**WORK TO COMPLETE**
In your copy, include every entry exactly as written but no pictures.

Stored dataset items:
/---

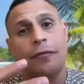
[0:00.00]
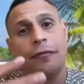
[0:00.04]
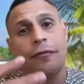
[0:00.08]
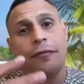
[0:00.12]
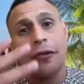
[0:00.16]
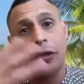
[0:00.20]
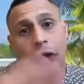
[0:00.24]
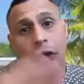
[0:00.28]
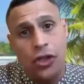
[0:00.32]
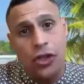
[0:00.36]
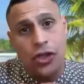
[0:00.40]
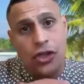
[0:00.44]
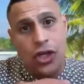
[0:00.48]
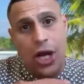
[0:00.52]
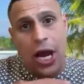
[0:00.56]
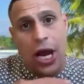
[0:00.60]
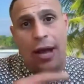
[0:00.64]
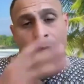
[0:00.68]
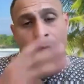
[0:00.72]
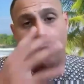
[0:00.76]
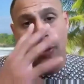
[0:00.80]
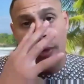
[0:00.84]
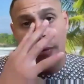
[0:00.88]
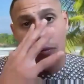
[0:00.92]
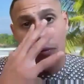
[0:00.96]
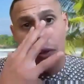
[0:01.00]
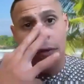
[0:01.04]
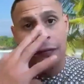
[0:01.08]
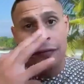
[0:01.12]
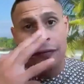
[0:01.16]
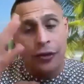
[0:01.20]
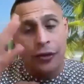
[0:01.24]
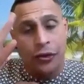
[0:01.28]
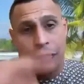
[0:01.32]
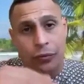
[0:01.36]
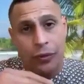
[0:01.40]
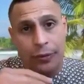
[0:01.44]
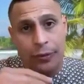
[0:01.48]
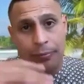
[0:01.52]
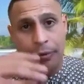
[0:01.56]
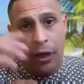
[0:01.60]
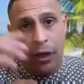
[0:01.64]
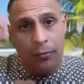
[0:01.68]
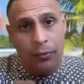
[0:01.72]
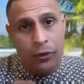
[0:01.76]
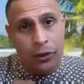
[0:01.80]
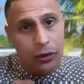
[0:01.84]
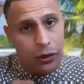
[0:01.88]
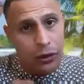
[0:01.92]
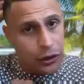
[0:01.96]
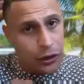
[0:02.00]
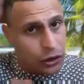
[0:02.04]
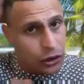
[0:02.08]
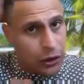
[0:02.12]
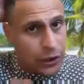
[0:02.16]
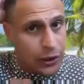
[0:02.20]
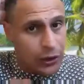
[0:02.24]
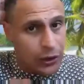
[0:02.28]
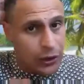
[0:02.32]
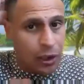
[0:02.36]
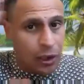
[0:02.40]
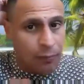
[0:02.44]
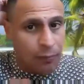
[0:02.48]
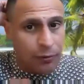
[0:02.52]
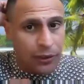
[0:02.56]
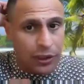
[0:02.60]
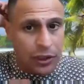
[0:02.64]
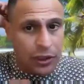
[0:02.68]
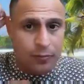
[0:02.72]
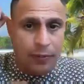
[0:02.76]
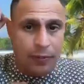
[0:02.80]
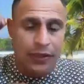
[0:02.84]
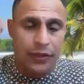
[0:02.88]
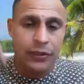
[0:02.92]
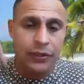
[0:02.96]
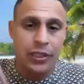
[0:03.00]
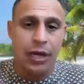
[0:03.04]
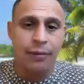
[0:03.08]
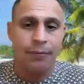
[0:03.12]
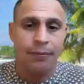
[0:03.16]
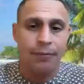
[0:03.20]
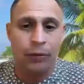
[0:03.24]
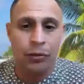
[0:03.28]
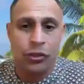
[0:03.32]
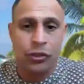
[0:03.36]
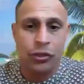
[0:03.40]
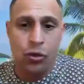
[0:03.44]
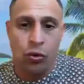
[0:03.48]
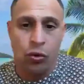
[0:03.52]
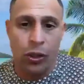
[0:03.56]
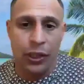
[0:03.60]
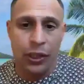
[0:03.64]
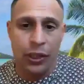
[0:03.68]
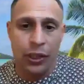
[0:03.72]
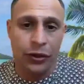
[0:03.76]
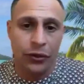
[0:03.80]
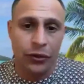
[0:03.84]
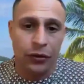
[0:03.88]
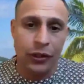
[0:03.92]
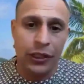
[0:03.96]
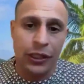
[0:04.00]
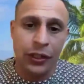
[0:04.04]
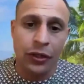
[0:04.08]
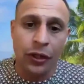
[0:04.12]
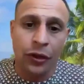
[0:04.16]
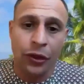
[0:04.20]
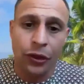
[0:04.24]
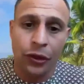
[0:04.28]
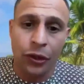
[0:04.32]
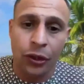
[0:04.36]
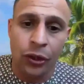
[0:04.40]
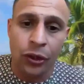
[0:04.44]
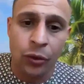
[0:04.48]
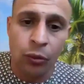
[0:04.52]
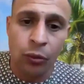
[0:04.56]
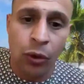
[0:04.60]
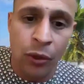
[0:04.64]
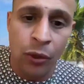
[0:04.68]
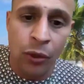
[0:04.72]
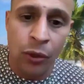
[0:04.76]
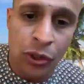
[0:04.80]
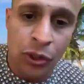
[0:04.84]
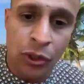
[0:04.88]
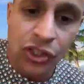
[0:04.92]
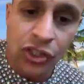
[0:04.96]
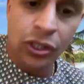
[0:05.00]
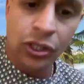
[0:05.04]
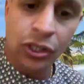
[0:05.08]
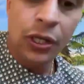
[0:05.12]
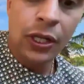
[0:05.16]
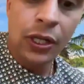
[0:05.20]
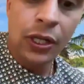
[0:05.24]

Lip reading: first job, well, I worked for three publicly traded companies by the time I was 23. The third one was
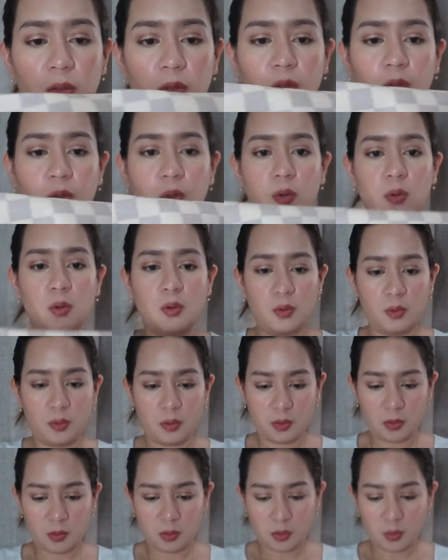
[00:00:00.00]
So,
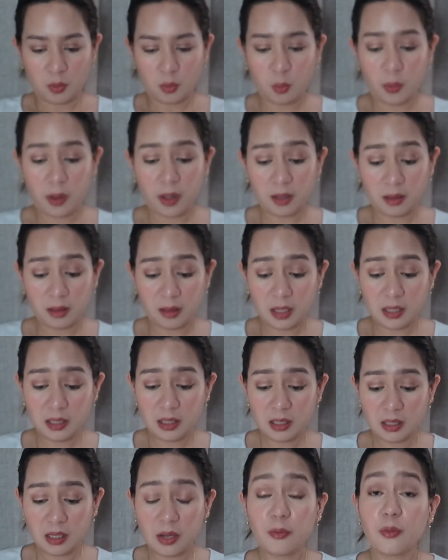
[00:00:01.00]
this
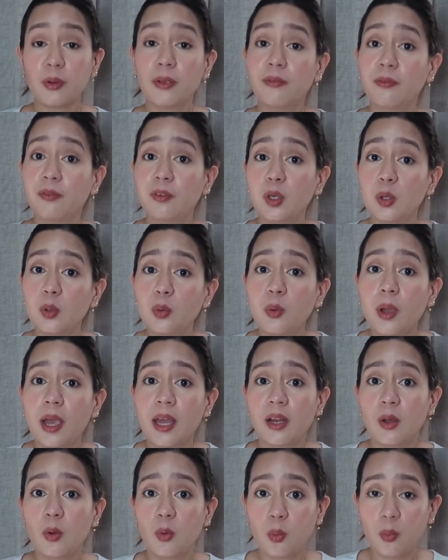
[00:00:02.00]
is a review
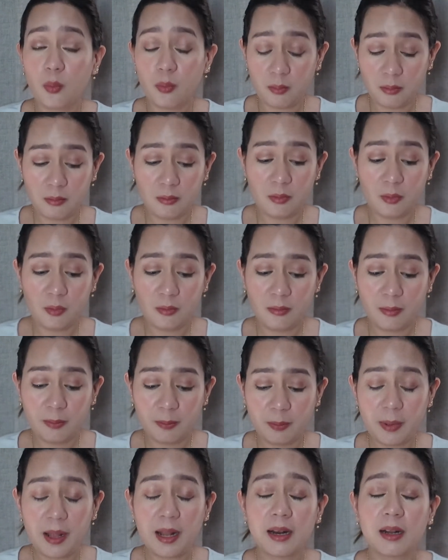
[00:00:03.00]
and a
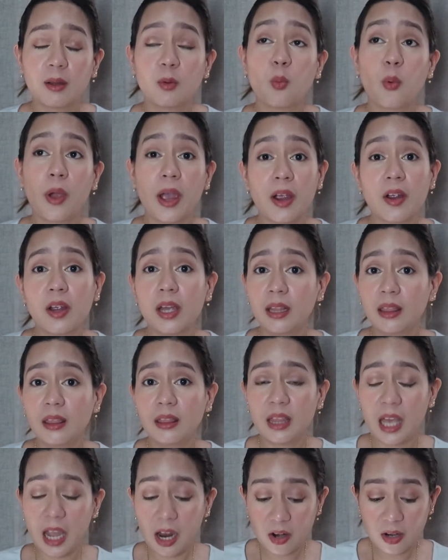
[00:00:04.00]
parang wear and
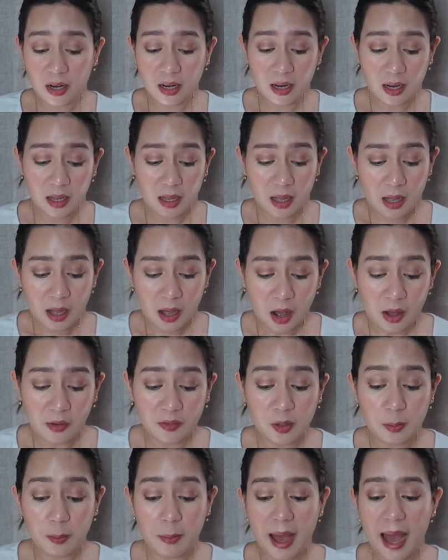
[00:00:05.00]
tear of
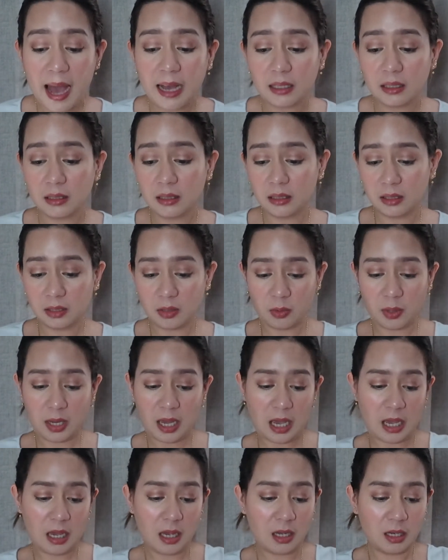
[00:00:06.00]
the bags,
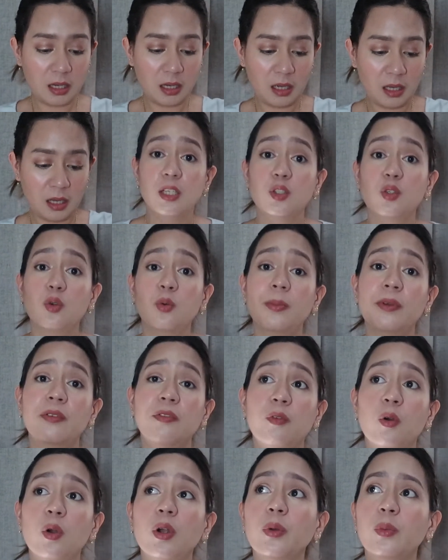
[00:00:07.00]
okay? So,
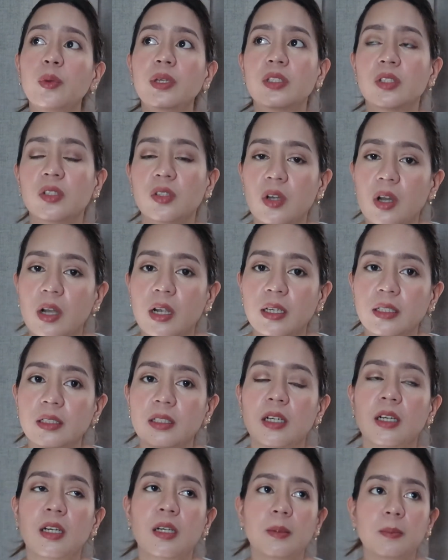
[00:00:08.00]
before we start,
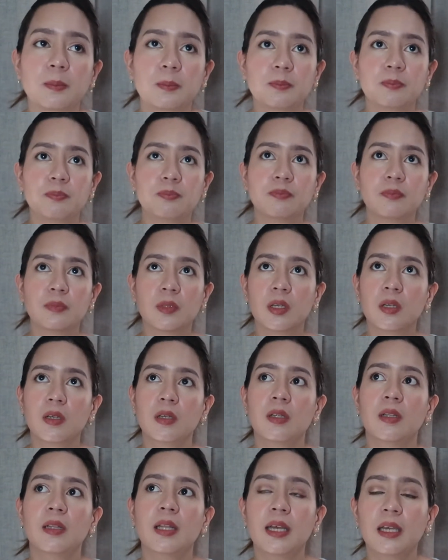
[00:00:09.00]

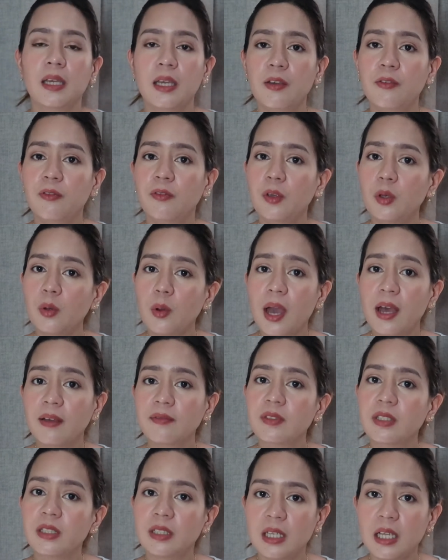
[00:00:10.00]
like if you
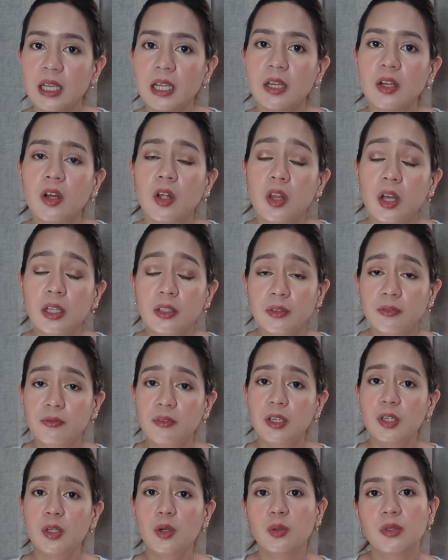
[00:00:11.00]
have seen a lot of
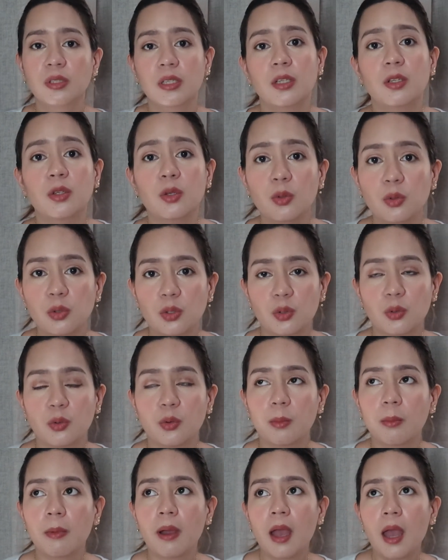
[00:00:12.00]
videos in
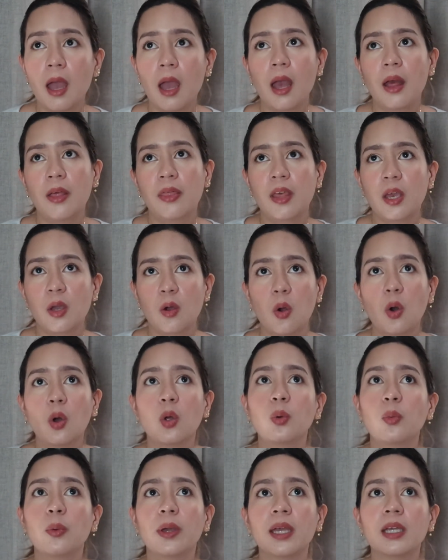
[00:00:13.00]
YouTube, they
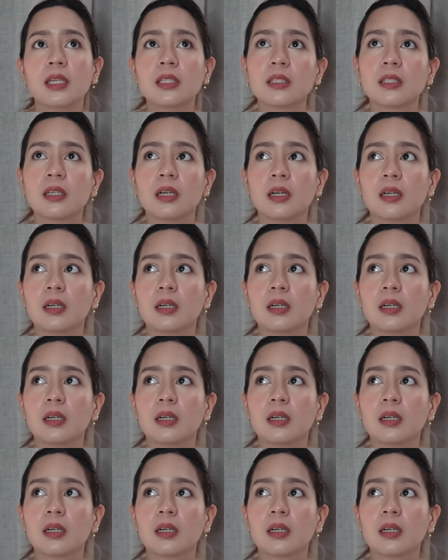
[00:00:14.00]
always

\---

**SOLUTION TO THIS TASK**
[0:00.00]
[0:00.04]
[0:00.08]
[0:00.12]
[0:00.16]
[0:00.20]
[0:00.24]
[0:00.28]
[0:00.32]
[0:00.36]
[0:00.40]
[0:00.44]
[0:00.48]
[0:00.52]
[0:00.56]
[0:00.60]
[0:00.64]
[0:00.68]
[0:00.72]
[0:00.76]
[0:00.80]
[0:00.84]
[0:00.88]
[0:00.92]
[0:00.96]
[0:01.00]
[0:01.04]
[0:01.08]
[0:01.12]
[0:01.16]
[0:01.20]
[0:01.24]
[0:01.28]
[0:01.32]
[0:01.36]
[0:01.40]
[0:01.44]
[0:01.48]
[0:01.52]
[0:01.56]
[0:01.60]
[0:01.64]
[0:01.68]
[0:01.72]
[0:01.76]
[0:01.80]
[0:01.84]
[0:01.88]
[0:01.92]
[0:01.96]
[0:02.00]
[0:02.04]
[0:02.08]
[0:02.12]
[0:02.16]
[0:02.20]
[0:02.24]
[0:02.28]
[0:02.32]
[0:02.36]
[0:02.40]
[0:02.44]
[0:02.48]
[0:02.52]
[0:02.56]
[0:02.60]
[0:02.64]
[0:02.68]
[0:02.72]
[0:02.76]
[0:02.80]
[0:02.84]
[0:02.88]
[0:02.92]
[0:02.96]
[0:03.00]
[0:03.04]
[0:03.08]
[0:03.12]
[0:03.16]
[0:03.20]
[0:03.24]
[0:03.28]
[0:03.32]
[0:03.36]
[0:03.40]
[0:03.44]
[0:03.48]
[0:03.52]
[0:03.56]
[0:03.60]
[0:03.64]
[0:03.68]
[0:03.72]
[0:03.76]
[0:03.80]
[0:03.84]
[0:03.88]
[0:03.92]
[0:03.96]
[0:04.00]
[0:04.04]
[0:04.08]
[0:04.12]
[0:04.16]
[0:04.20]
[0:04.24]
[0:04.28]
[0:04.32]
[0:04.36]
[0:04.40]
[0:04.44]
[0:04.48]
[0:04.52]
[0:04.56]
[0:04.60]
[0:04.64]
[0:04.68]
[0:04.72]
[0:04.76]
[0:04.80]
[0:04.84]
[0:04.88]
[0:04.92]
[0:04.96]
[0:05.00]
[0:05.04]
[0:05.08]
[0:05.12]
[0:05.16]
[0:05.20]
[0:05.24]

Lip reading: first job, well, I worked for three publicly traded companies by the time I was 23. The third one was
[00:00:00.00]
So,
[00:00:01.00]
this
[00:00:02.00]
is a review
[00:00:03.00]
and a
[00:00:04.00]
parang wear and
[00:00:05.00]
tear of
[00:00:06.00]
the bags,
[00:00:07.00]
okay? So,
[00:00:08.00]
before we start,
[00:00:09.00]

[00:00:10.00]
like if you
[00:00:11.00]
have seen a lot of
[00:00:12.00]
videos in
[00:00:13.00]
YouTube, they
[00:00:14.00]
always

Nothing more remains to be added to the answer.